THE TASK -
Would you reproduce the data below exactly, please, leaving out its images?

DATA EXCERPTS -
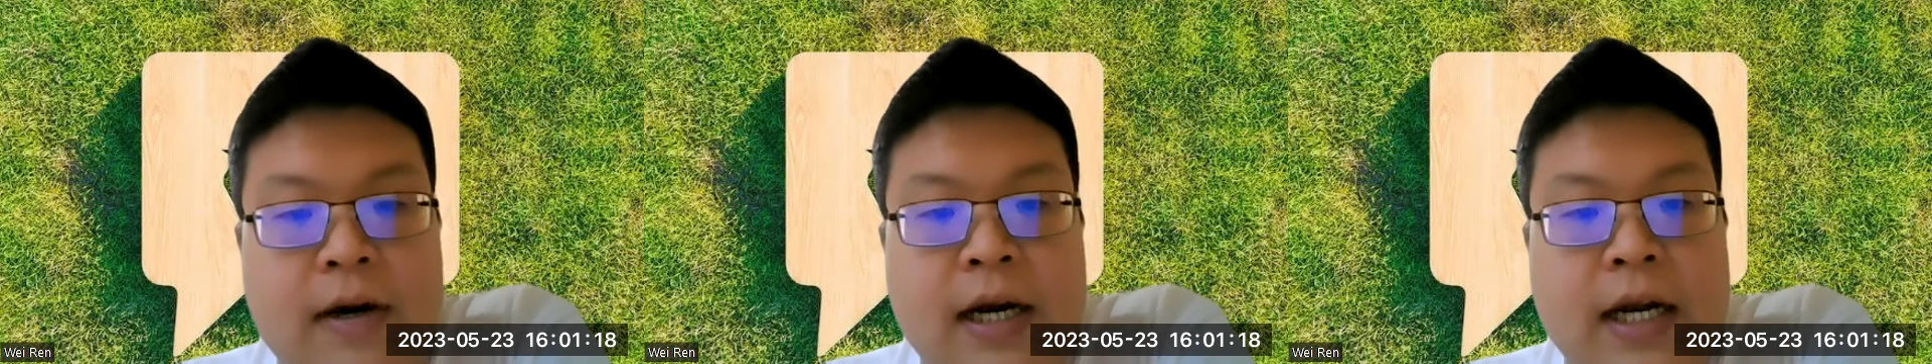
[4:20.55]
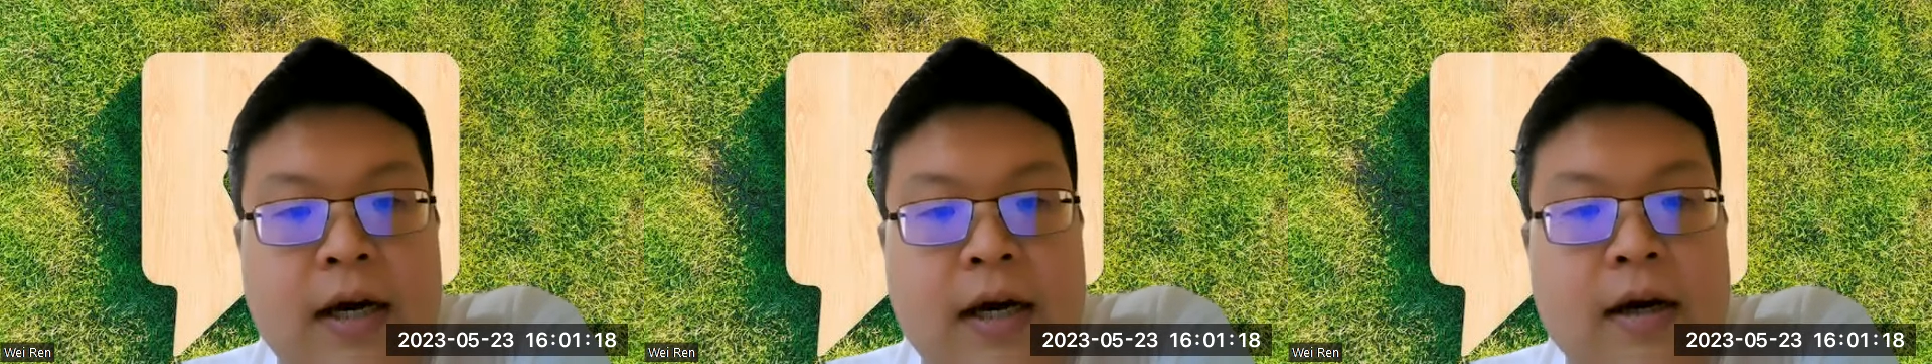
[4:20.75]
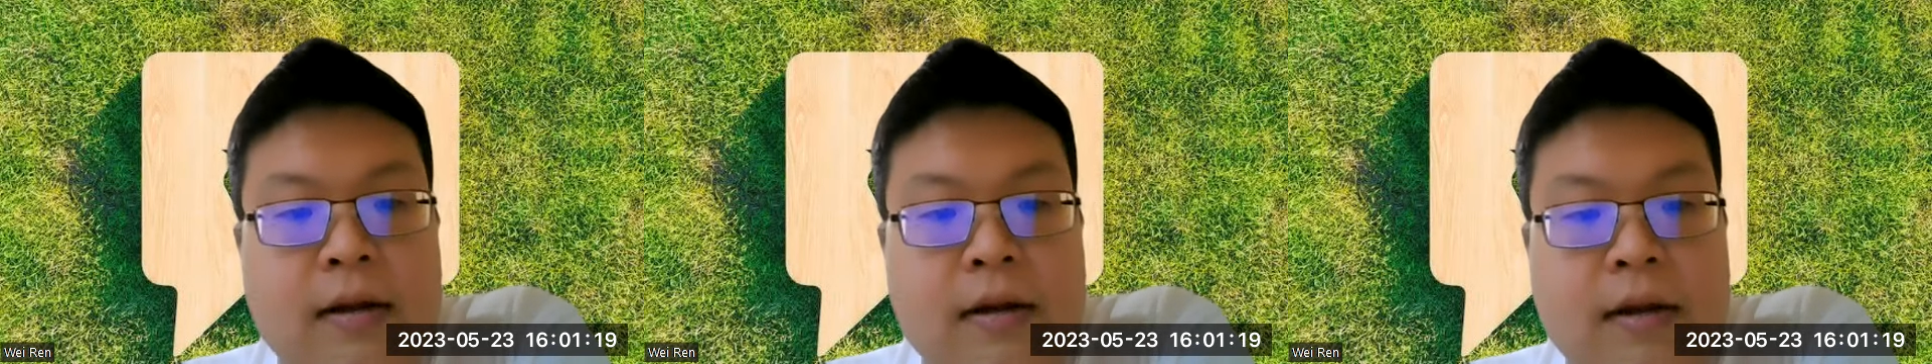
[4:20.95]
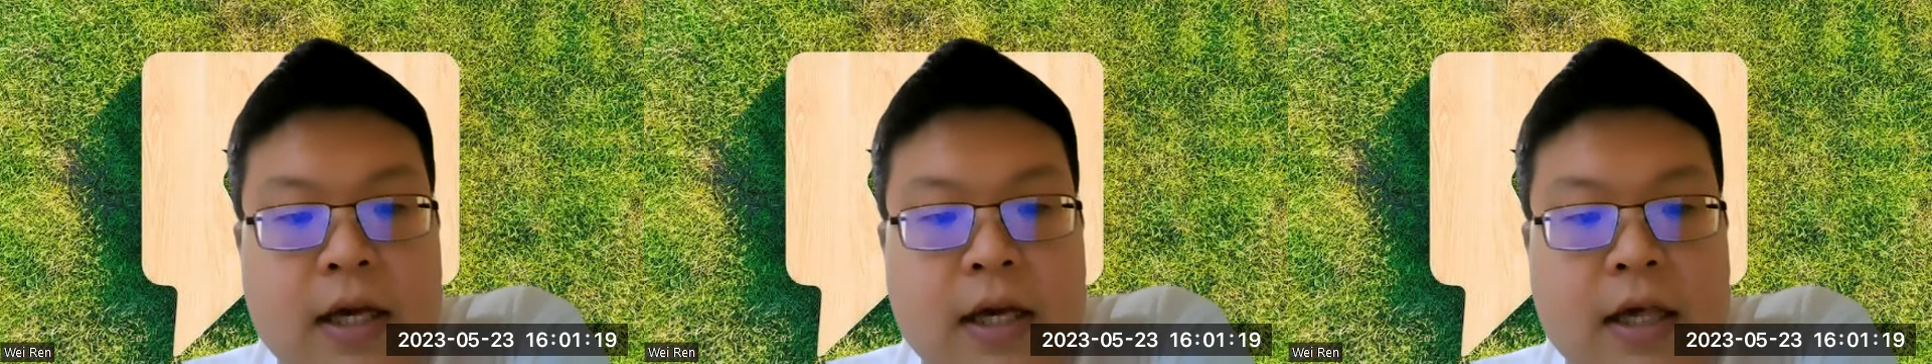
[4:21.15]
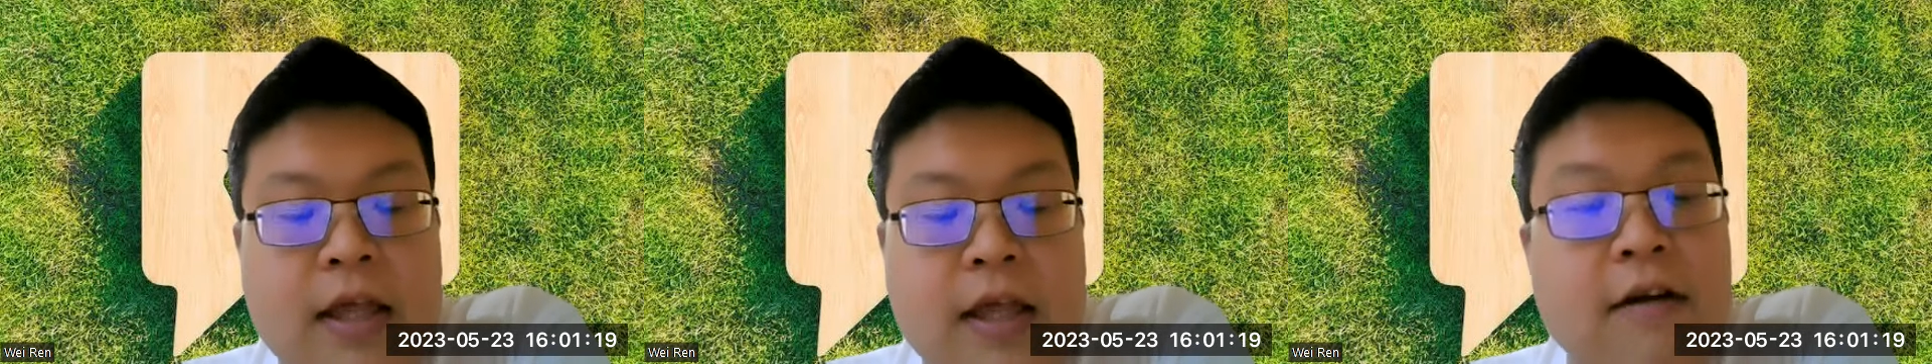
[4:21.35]
the
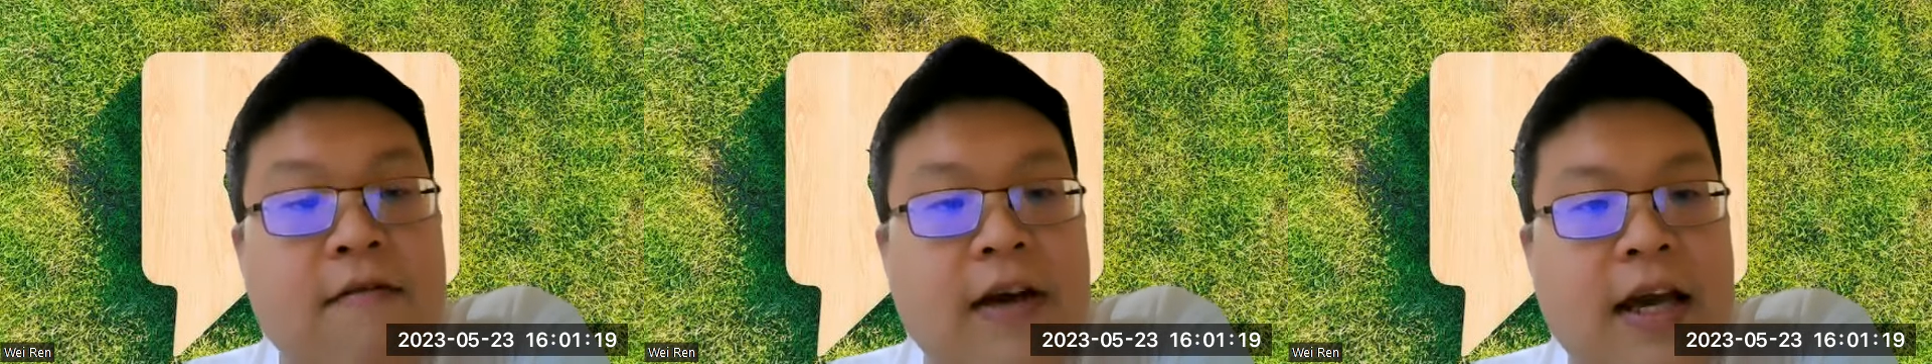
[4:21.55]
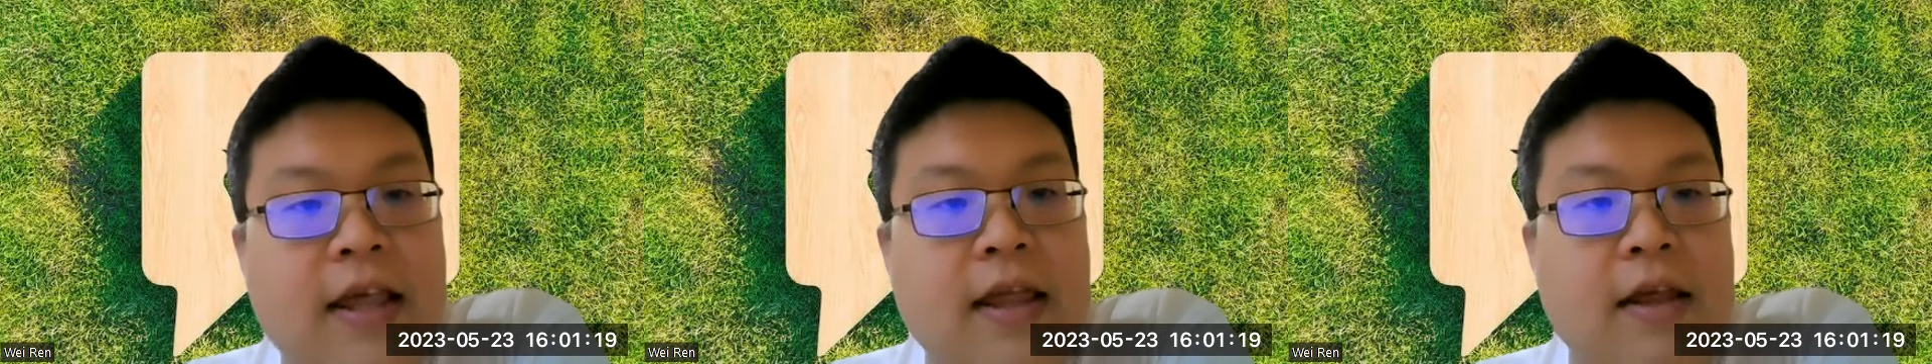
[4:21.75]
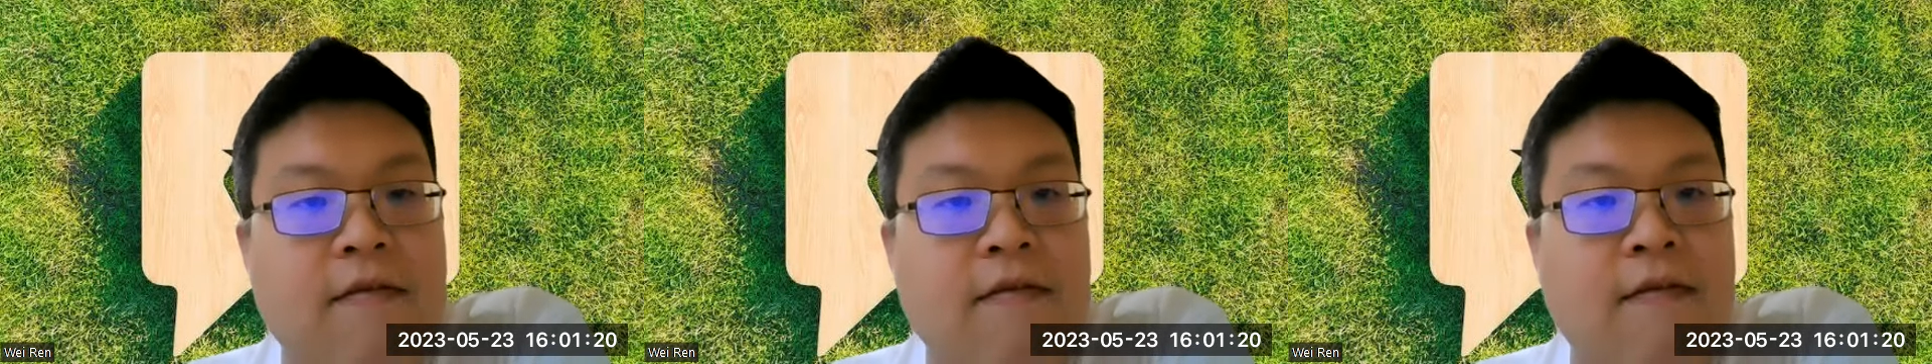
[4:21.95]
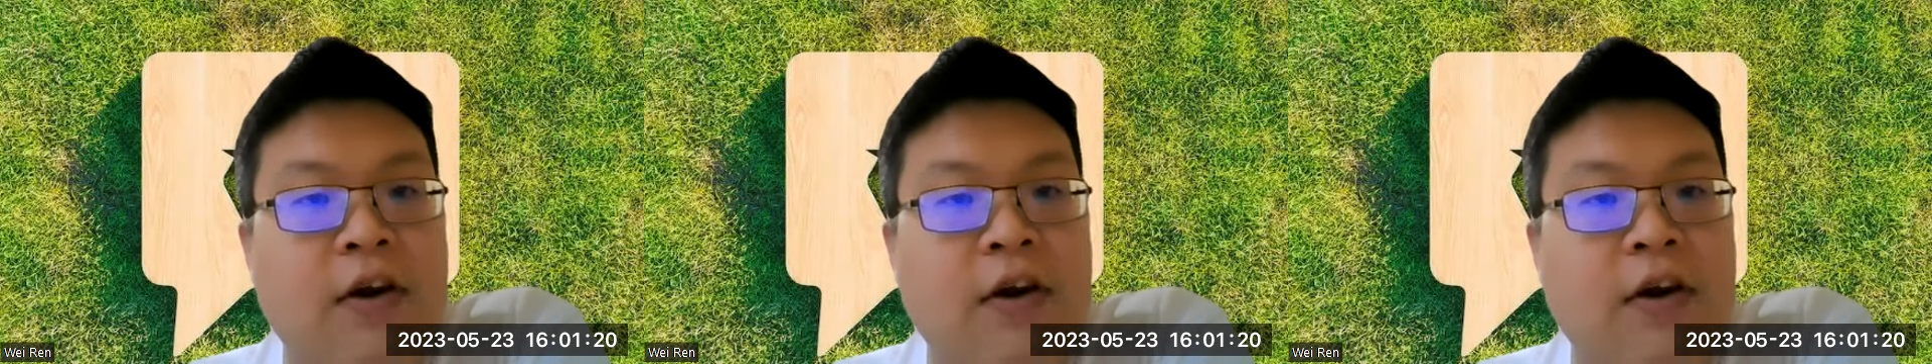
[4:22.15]
surface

REPLY TO THE TASK -
[4:20.55]
[4:20.75]
[4:20.95]
[4:21.15]
[4:21.35]
the
[4:21.55]
[4:21.75]
[4:21.95]
[4:22.15]
surface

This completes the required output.